Le epatiti rappresentano la tipologia di malattia del fegato più diffusa e sono considerate dall’OMS (Organizzazione Mondiale della Sanità) una vera e propria emergenza sanitaria. Si distinguono in vari sottotipi ed hanno una origine virale o tossica.
Tra le epatiti virali causate da virus “epatotropi” troviamo, appunto, quella denominata “C”. Il virus responsabile è un virus ad RNA che si trova nel citoplasma cellulare contrariamente a quella B che invece è causata da un virus a DNA e si trova nel nucleo cellulare. Mentre la prima non è prevenibile con un vaccino la seconda invece lo è.
In circa l’80% dei casi di epatite C si ha un viraggio verso la forma cosiddetta cronica e di queste forme un 35% circa evolvono in cirrosi. Le cirrosi post epatite C , poi, nel 4/5% dei casi sviluppano un epatocarcinoma.
Come si può vedere dalla epidemiologia appena esposta le epatiti ed in particolar modo quella C è una entità patologica da non sottovalutare e da monitorare attentamente con controlli periodici.
Poiché il danno alla base delle epatiti in generale è rappresentato dalla fibrosi tissutale (indurimento e perdita di elasticità e conseguente funzionalità del tessuto e delle cellule epatiche), si rende necessario capire quando questo indurimento ha inizio.
L’indagine “gold standard” (migliore) per ottenere questa informazione è la fibroelastografia che altro non è che una ecografia addominale effettuata con una sonda definita “fibroscan” che rileva in modo particolarmente preciso le variazioni di consistenza del tessuto epatico fino a definire o meno la presenza di una cirrosi o il suo rischio evolutivo.
Ricordiamoci anche che l’infezione cronica da virus C non danneggia solamente il fegato ma concorre a determinare danni sistemici anche in altri organi e/o apparati quali il sistema cardiocircolatorio (infarti , ictus, aterosclerosi), il sistema endocrino (diabete), il sistema ematopoietico (linfomi, crioglobulinemia).

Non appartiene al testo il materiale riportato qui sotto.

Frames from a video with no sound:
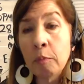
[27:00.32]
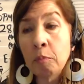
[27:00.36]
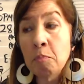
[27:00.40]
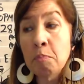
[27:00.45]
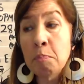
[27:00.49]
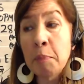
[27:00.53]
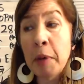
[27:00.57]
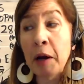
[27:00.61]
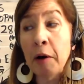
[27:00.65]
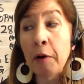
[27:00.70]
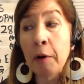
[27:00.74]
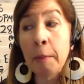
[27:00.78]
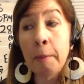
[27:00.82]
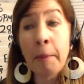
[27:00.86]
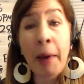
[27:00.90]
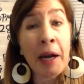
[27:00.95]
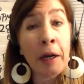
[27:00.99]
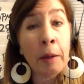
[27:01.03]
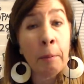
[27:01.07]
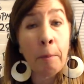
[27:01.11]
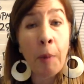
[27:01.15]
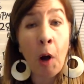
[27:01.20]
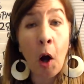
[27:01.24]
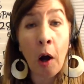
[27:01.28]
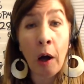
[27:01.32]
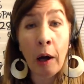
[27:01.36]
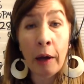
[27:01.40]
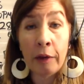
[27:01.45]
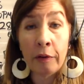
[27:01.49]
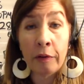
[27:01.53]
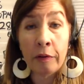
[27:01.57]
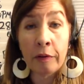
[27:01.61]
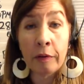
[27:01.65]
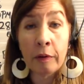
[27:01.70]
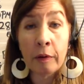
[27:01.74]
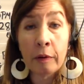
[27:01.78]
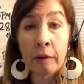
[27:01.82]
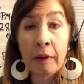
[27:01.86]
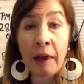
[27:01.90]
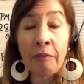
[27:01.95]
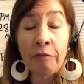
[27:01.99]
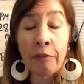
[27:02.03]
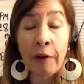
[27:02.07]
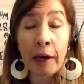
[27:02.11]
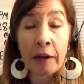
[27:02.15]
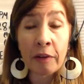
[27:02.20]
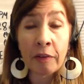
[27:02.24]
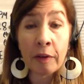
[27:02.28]
Perimenopause, that
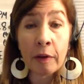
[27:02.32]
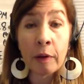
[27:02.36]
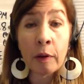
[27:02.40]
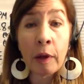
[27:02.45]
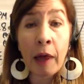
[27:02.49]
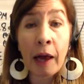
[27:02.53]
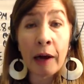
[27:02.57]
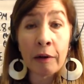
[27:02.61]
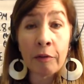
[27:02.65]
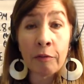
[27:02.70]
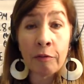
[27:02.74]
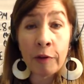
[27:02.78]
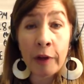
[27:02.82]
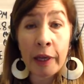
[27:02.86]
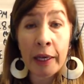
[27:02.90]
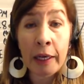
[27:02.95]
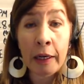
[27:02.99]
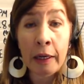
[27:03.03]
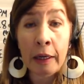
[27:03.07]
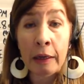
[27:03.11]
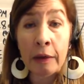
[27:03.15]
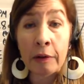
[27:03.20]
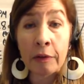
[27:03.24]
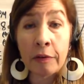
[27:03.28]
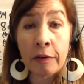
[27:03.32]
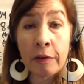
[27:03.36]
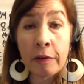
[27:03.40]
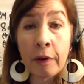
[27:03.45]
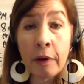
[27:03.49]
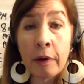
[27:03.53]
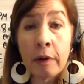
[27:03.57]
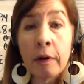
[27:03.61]
affects a lot of ladies.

Fino a poco tempo fa le terapie a disposizione erano poche, di lunga durata (mediamente due anni) non sempre efficaci e, soprattutto, con effetti collaterali molto severi. Infatti si utilizzavano solo Interferone e stabilizzatori virali come la Ribavirina.
Oggi invece sono a disposizione farmaci antivirali ad azione diretta come il SOFOSBUVIR ed il VELPATASVIR. Questi nuovi farmaci sono passati dal SSN ed hanno una efficacia eradicante la malattia del 90%; il che significa che il paziente guarisce completamente ed in modo permanente nel 90% dei casi.
Questi nuovi farmaci non possono essere utilizzati da soli ma sempre in combinazione ed inoltre possono aumentare anche l’efficacia sia dell’interferone che della ribavirina diminuendone, inoltre, la loro attività tossica che a volte rendeva necessaria la sospensione della terapia.
Queste terapie sono estremamente veloci in quanto un ciclo completo varia dalla 12 alle 24 settimane a seconda del paziente e delle sue condizioni personali.
E’ ovviamente estremamente importante non affidarsi, per queste terapie, a personale poco esperto ma occorre sempre rivolgersi a personale medico altamente specializzato presso i centri di cura indicati dal servizio sanitario nazionale.